La République démocratique du Congo a officiellement mis fin, ce jeudi 2 avril 2026, au statut d’urgence nationale lié à l’épidémie de Mpox. L’annonce a été faite par le ministre de la Santé publique, Hygiène et Prévoyance sociale, Dr Samuel Roger Kamba, marquant une étape décisive après plus de trois ans de lutte sanitaire intense.
Déclarée le 16 décembre 2022, l’épidémie avait mobilisé une riposte d’envergure couvrant les 26 provinces du pays. Au total, 419 zones de santé ont été accompagnées par les équipes médicales et les partenaires, permettant d’investiguer près de 125 000 cas suspects, dont plus de 34 000 confirmés. Grâce à l’amélioration de la surveillance, à la prise en charge renforcée et aux campagnes de sensibilisation, le taux de létalité a été réduit à 1,39 %, un progrès majeur salué par les autorités.
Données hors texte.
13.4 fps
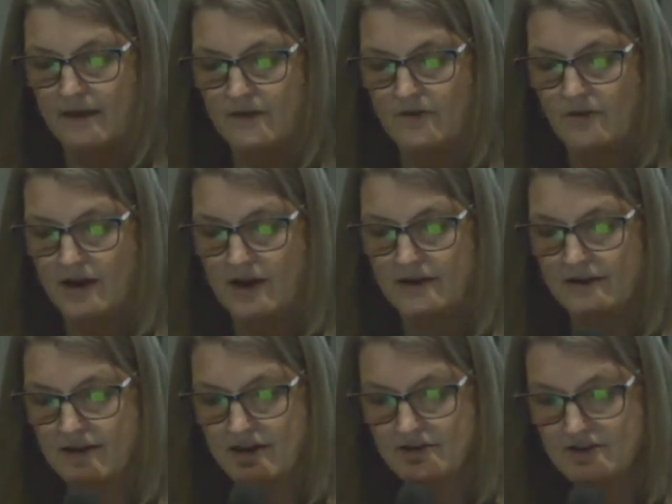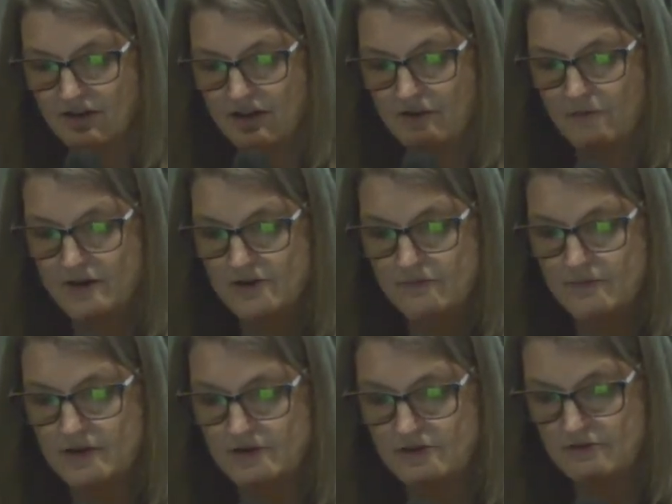All right. Gosh, I get way too
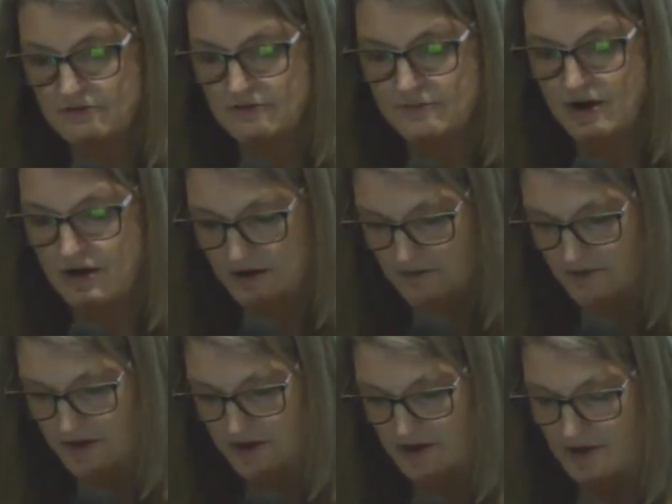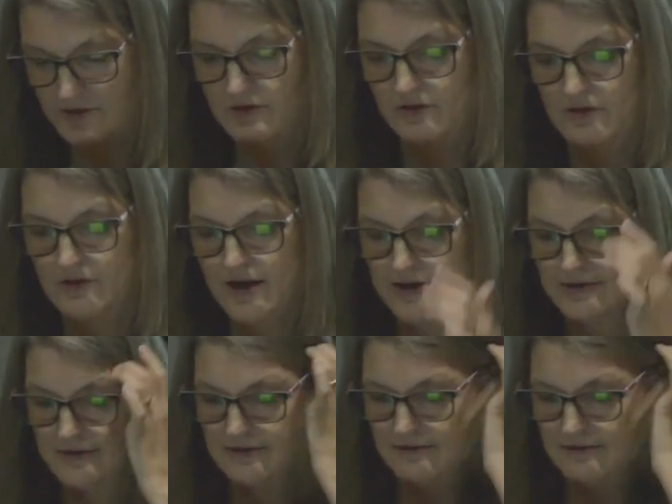much. I'm not going to read it all to you guys.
Le ministère de la Santé attribue ce succès à une stratégie modernisée, incluant la digitalisation de la surveillance, la décentralisation du diagnostic et l’utilisation des vaccins MVA-BN et LC16-m8. Dr Samuel Roger Kamba a rendu hommage au travail des professionnels de santé déployés sur le terrain, tout en saluant l’appui de partenaires tels que l’OMS, l’UNICEF et l’Union européenne.
Cependant, le gouvernement rappelle que la levée de l’urgence ne signifie pas la disparition totale du virus. Le Mpox continue de circuler dans certaines zones, et le risque de résurgence demeure réel. Les autorités appellent ainsi à maintenir la vigilance communautaire, à renforcer les mesures de prévention et à poursuivre la surveillance épidémiologique.
Cette transition marque le passage d’une gestion d’urgence à un système de résilience sanitaire, visant à intégrer les acquis dans une approche durable. « La sécurité sanitaire doit rester au cœur de la souveraineté nationale », insistent les autorités, qui encouragent les populations à adopter des comportements responsables pour éviter toute nouvelle flambée.
Pour la RDC, cette déclaration représente une victoire importante, mais aussi un rappel que la lutte contre les épidémies reste un défi permanent.